Ecco quello che emerge da questa sentenza: una verità di Stato (addirittura una scienza di stato!) che non permette dissenso, nemmeno di tipo scientifico, e che quindi ha paura della ricerca, del confronto di idee, della possibilità che alcune certezze cadano; e uno Stato che entra nella coscienza degli individui e intima loro di credere a tale verità, minacciandoli e punendoli se essi – in "scienza e coscienza", così come ci si aspetta da un medico bravo e competente, uno con il quale davvero instaurare un'alleanza terapeutica! – vogliono obbedire ad una legge che la ragione dimostra loro essere quella giusta. 

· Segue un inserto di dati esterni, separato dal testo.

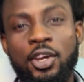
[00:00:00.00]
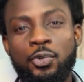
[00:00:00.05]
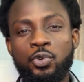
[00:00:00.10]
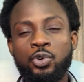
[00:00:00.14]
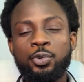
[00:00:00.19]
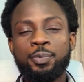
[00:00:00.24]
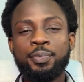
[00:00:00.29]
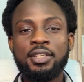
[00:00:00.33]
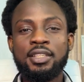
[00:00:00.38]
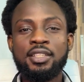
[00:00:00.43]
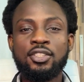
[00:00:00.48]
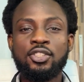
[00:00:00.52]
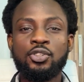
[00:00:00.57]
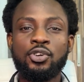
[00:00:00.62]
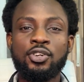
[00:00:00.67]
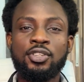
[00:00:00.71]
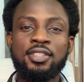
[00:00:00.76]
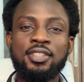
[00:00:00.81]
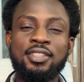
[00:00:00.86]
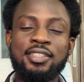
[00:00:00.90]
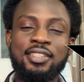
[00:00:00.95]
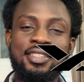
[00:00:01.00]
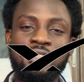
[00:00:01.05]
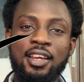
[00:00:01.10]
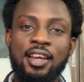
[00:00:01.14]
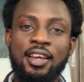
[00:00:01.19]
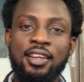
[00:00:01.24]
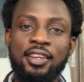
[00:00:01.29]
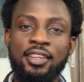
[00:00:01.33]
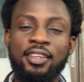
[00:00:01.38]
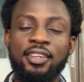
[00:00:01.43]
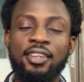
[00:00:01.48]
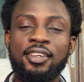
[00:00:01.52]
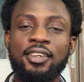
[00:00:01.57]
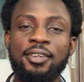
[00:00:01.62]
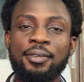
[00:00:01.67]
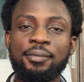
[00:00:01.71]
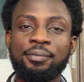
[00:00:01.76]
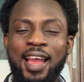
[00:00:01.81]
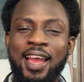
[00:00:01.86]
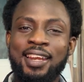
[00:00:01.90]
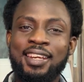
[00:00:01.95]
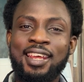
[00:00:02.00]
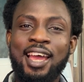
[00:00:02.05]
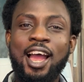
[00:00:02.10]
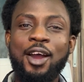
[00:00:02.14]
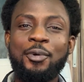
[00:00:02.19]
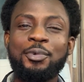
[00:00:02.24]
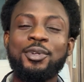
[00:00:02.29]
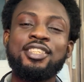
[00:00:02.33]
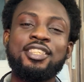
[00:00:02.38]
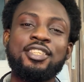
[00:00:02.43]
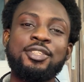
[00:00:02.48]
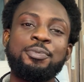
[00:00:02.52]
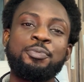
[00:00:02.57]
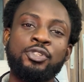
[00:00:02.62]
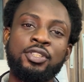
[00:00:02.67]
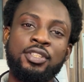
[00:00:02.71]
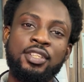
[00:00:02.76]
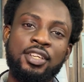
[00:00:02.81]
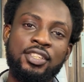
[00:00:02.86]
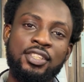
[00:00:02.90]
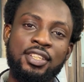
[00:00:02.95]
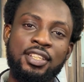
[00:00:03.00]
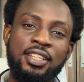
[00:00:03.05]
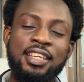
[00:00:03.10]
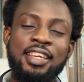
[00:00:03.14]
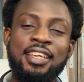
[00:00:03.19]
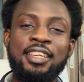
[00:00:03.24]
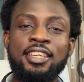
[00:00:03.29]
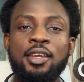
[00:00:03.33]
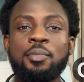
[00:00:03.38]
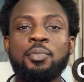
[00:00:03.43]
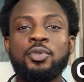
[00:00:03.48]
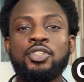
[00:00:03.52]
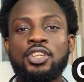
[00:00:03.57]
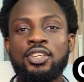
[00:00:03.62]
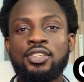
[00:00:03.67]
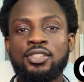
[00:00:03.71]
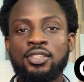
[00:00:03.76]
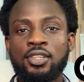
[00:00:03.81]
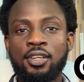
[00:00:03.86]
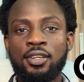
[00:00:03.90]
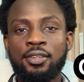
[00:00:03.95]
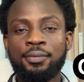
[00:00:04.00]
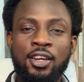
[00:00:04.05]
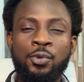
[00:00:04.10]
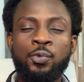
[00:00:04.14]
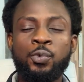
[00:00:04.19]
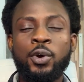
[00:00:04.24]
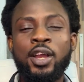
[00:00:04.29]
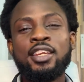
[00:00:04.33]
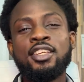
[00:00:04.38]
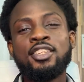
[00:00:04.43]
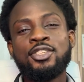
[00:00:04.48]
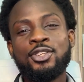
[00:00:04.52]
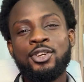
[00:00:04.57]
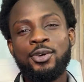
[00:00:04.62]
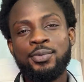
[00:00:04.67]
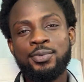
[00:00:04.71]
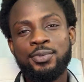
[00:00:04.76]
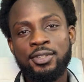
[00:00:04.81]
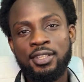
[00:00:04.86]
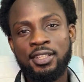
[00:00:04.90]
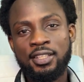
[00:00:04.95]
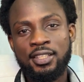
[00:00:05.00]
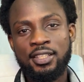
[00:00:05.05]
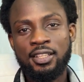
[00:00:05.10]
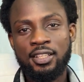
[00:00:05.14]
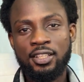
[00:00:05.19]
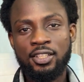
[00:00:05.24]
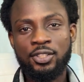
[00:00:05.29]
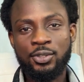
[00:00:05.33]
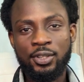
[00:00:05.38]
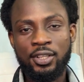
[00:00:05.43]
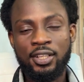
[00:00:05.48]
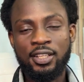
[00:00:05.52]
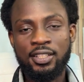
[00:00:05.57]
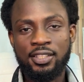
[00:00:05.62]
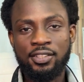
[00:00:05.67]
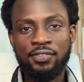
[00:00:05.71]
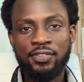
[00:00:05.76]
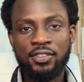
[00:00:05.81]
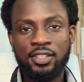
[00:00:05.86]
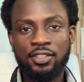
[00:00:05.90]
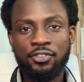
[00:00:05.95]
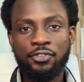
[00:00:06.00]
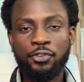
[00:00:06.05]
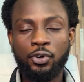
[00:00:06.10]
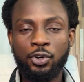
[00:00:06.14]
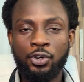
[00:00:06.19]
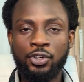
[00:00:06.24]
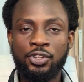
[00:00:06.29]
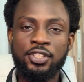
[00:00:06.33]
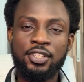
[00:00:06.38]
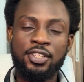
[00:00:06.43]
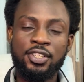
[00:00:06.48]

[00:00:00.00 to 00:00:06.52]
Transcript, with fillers: we will be discussing Starlink and how it is potentially a game changer when it comes to internet connectivity for us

Non si tratta, quindi, di difendere soltanto i nostri medici: è un problema di democrazia! Il TAR non ricorda l'insegnamento della Corte Costituzionale secondo cui "A livello dei valori costituzionali, la protezione della coscienza individuale si ricava dalla tutela delle libertà fondamentali e dei diritti inviolabili riconosciuti e garantiti all'uomo come singolo, ai sensi dell'art. 2 della Costituzione, dal momento che non può darsi una piena ed effettiva garanzia di questi ultimi senza che sia stabilita una correlativa protezione costituzionale di quella relazione intima e privilegiata dell'uomo con se stesso che di quelli costituisce la base spirituale-culturale e il fondamento di valore etico-giuridico" (sente. 467 del 1991)? E l'avvertimento della Corte Europea dei Diritti dell'Uomo, secondo cui "ciò che è protetto dall'Articolo 9 della Convenzione, la libertà di pensiero, di coscienza e di religione, è uno dei fondamenti di una "società democratica" ai sensi della Convenzione"?

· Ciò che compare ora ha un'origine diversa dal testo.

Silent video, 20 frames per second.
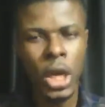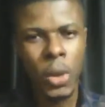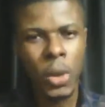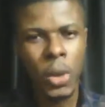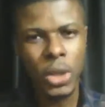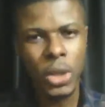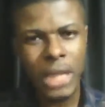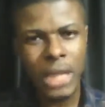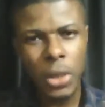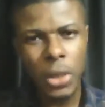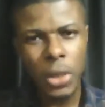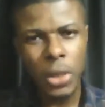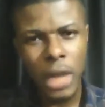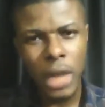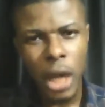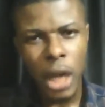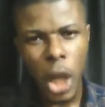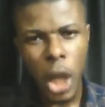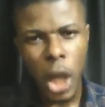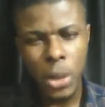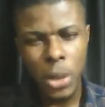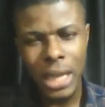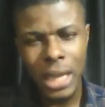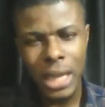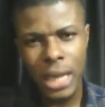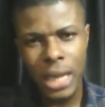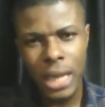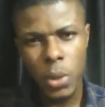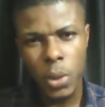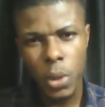when you start looking at closely
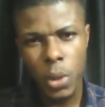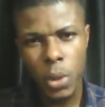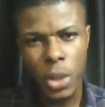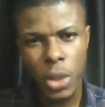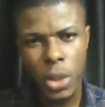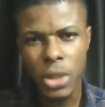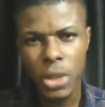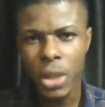how the world works,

In queste prove di Stato totalitario – iniziamo dai medici, ma già tocca ad altri – i giudici sembrano essersi dimenticati che "contro gli atti della Pubblica Amministrazione è sempre ammessa la tutela giurisdizionale dei diritti" (art. 113 della Costituzione). Contro la ricorrente tendenza del potere amministrativo e politico a prevaricare gli individui, i Costituenti riaffermarono i diritti inviolabili dell'uomo (art. 2 della Costituzione), affidando ai giudici il ruolo di guardiani e difensori dei cittadini.

Questa volta, i medici obiettori di coscienza non hanno trovato un giudice che difendesse i loro diritti e la loro dignità.